Under the rankings spotlight

It is ironic that the business school located in Germany that is most frequently and most highly ranked in the Financial Times rankings is not in fact a German business school. ESCP Europe has five campuses – Paris, London, Berlin, Madrid and Turin – and it is in the Executive MBA, Masters in Management and both the open enrolment and custom executive education rankings.

And while three German schools are in the Executive MBA rankings, two of those involve joint programmes – with Essec Business School in France and the Kellogg School of Management at Northwestern University in the US.

It is in the Masters in Managenment rankings that German business schools fare best, with three schools ranked in the top 50 worldwide.

MBA 2013

Mannheim Business School (69)

EMBA 2012

WHU Beisheim, jointly with the Kellogg school at Northwestern University (18)

ESMT (40)

Mannheim, jointly with Essec (41)

Masters in Management 2012

HHL Leipzig (11)

Mannheim Business School (14)

University of Cologne (46)

Executive Education 2012

ESMT (16)

US individualism, as taught in the Anglo-Saxon business school model, “doesn’t fit with the stakeholder value concept,” he says. In particular, he points to the culture of the Mittelstand, the welter of often family-owned companies that make up Germany’s industrial backbone.

“The skills that an MBA delivers are undoubtedly useful to the Mittelstand but there are other skills that are core.”

Dr Wardrop, who graduated from Chicago Booth’s first EMBA in Europe in Barcelona in 1994, says that because German companies invest
for the long term and are less interested in individualism and short-term profit, German MBA programmes will never fare well in MBA rankings. “The ranking methodology is contrary to the way the Mittelstand think. It [the German economy] is not about maximising salary.”

Although Dr Wardrop is a fan of the German industrial system, he says there are some drawbacks, in particular the reluctance to take risk. “If you fail in Germany it is very hard to get a second chance.”

All of which means innovation is incremental rather than disruptive and Germany boasts few entrepreneurs. Prof Wüstemann defends Germany’s record on entrepreneurship, however. “I think we are a country of entrepreneurs.
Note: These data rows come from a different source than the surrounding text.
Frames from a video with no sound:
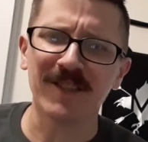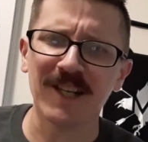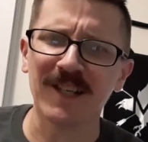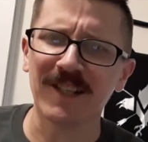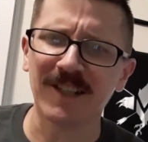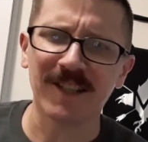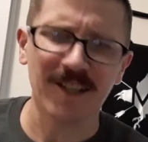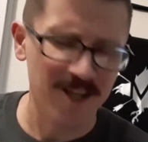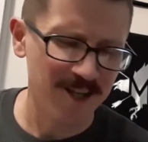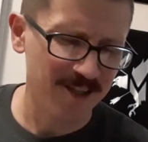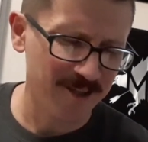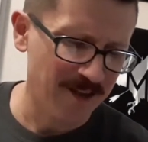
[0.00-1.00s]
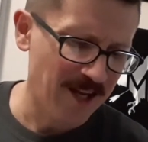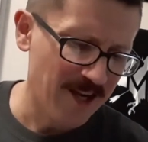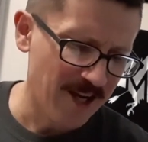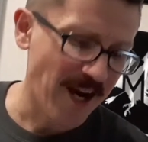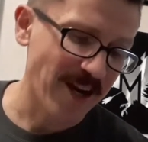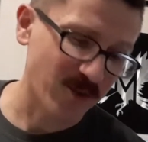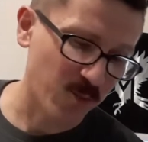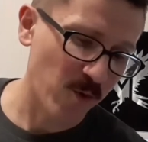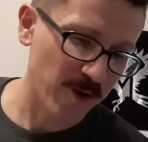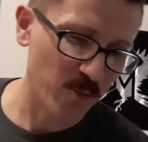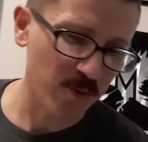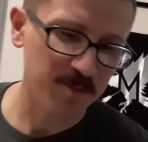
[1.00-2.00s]
Yeah, uh, as
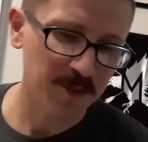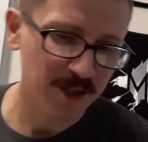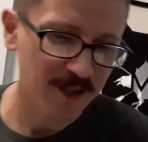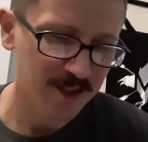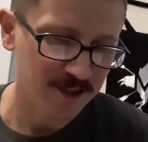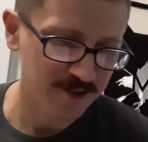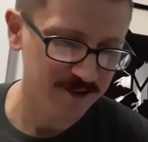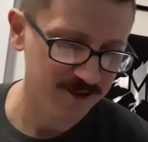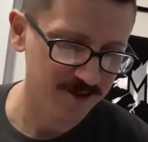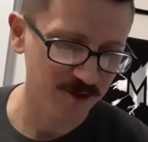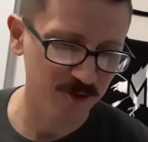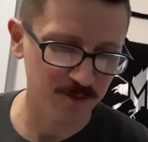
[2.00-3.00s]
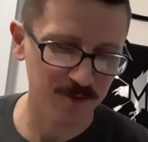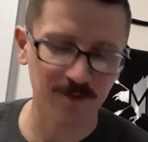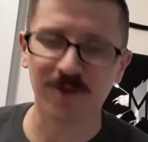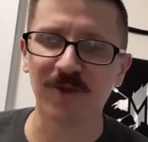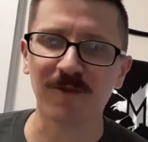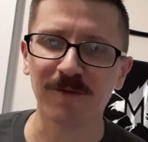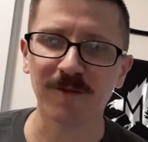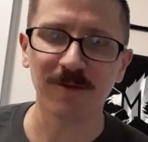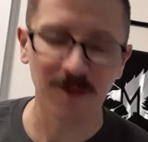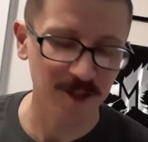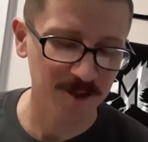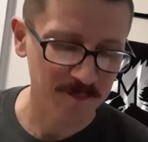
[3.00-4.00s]
one would be who would reserve,
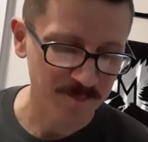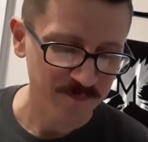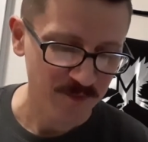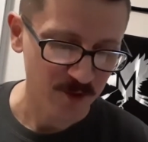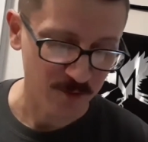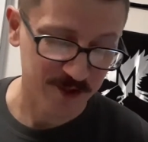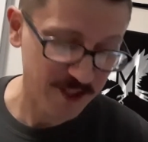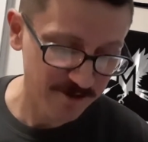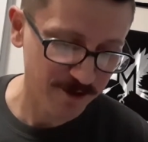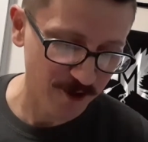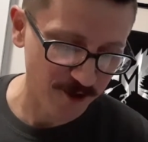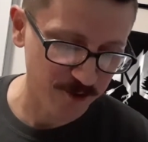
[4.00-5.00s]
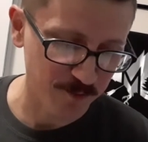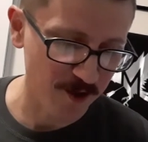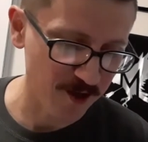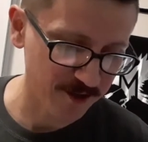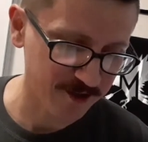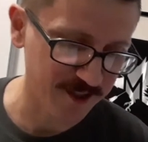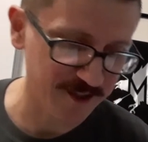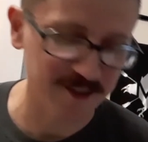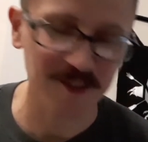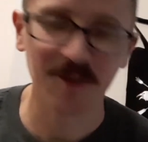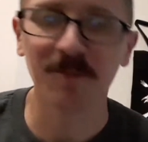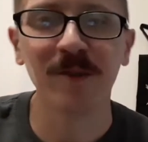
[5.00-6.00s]
uh, receive a large box like
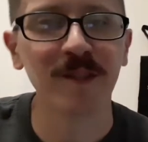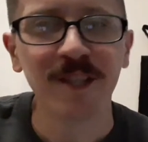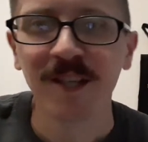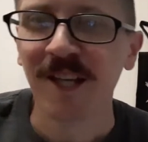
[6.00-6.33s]
this, but.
Siemens and Daimler are the family names of the people who founded the companies …When you look at the backbone of the German economy it is people who own their own companies.”

Others believe this is not enough and the education system has to change. Andreas Pinkwart, dean of HHL, the Leipzig School of Management, thinks this is already afoot. In 1998 there were no professors of entrepreneurship in German universities, today there are almost 100, he says. But problems remain. “Entrepreneurship is multidisciplinary. It needs a much broader approach.”

The German business education model is unlikely to align itself with that of the US, says Prof Wüstemann. “I think we will develop a bit in the international way …but I think it will be limited.”

Prof Frenkel is also sceptical. “It’s so difficult to establish a business school. Private institutions can charge fees, but not to a level that can cover operations.” Prof Steffens agrees. “The notion that education is an industry is not in the German mindset.”

German business is well aware of the issues. In October 2002, 25 blue-chip German companies, including Allianz, DaimlerChrysler, Deutsche Bank and Siemens, pledged funds to establish the European School for Management in Technology (ESMT). “The idea was to create a really international business school in Germany,” says Jörg Rocholl, president of ESMT, which has campuses in Berlin and Cologne.

In spite of its corporate support, even this school has had teething problems. Although it launched an MBA in 2006 and an EMBA in 2007, numbers are still low. This year the school enrolled just 51 students on its MBA programme, but Prof Rocholl is confident. “Year by year you see the increase in demand.”